# [Dataset records]
..............................
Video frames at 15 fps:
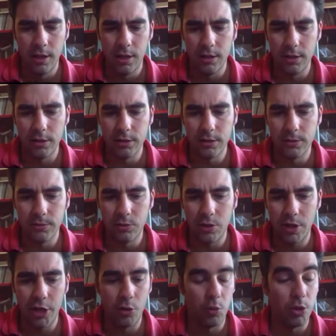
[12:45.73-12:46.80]

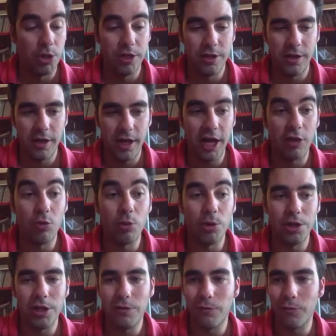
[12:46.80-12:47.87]
And as we
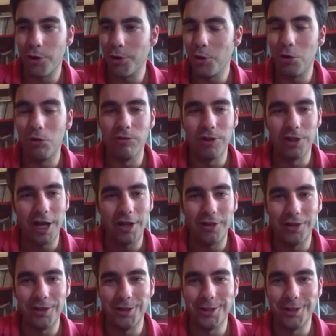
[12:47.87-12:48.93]
did for all the
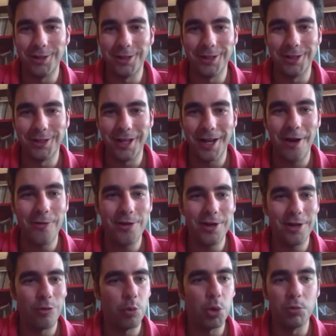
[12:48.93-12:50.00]
other
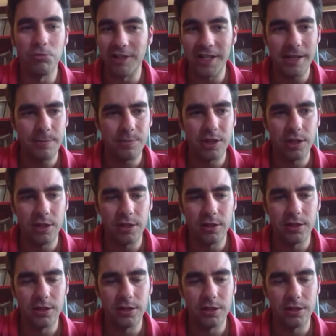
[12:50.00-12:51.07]
areas, we will adapt.
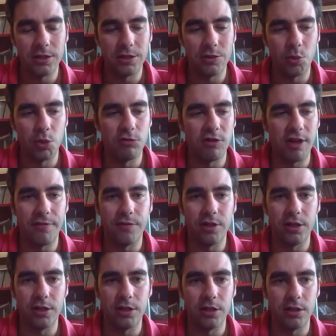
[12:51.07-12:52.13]
We will have
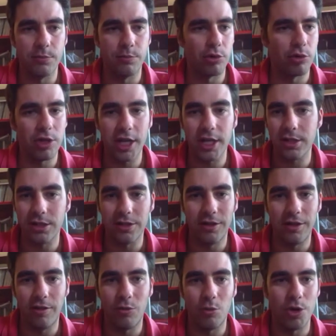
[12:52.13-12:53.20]
the
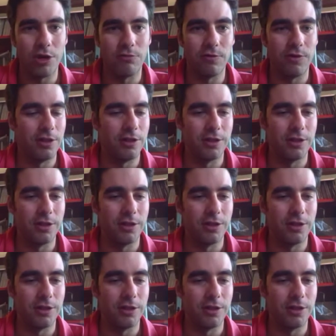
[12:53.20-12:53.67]
protections, we have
..............................
# [Task prompt]
Only the lines from the line with "[12:45.73-12:46.80]" through the final line of the material belong in the answer, copied exactly and without pictures.

# [Reply to the task]
[12:45.73-12:46.80]

[12:46.80-12:47.87]
And as we
[12:47.87-12:48.93]
did for all the
[12:48.93-12:50.00]
other
[12:50.00-12:51.07]
areas, we will adapt.
[12:51.07-12:52.13]
We will have
[12:52.13-12:53.20]
the
[12:53.20-12:53.67]
protections, we have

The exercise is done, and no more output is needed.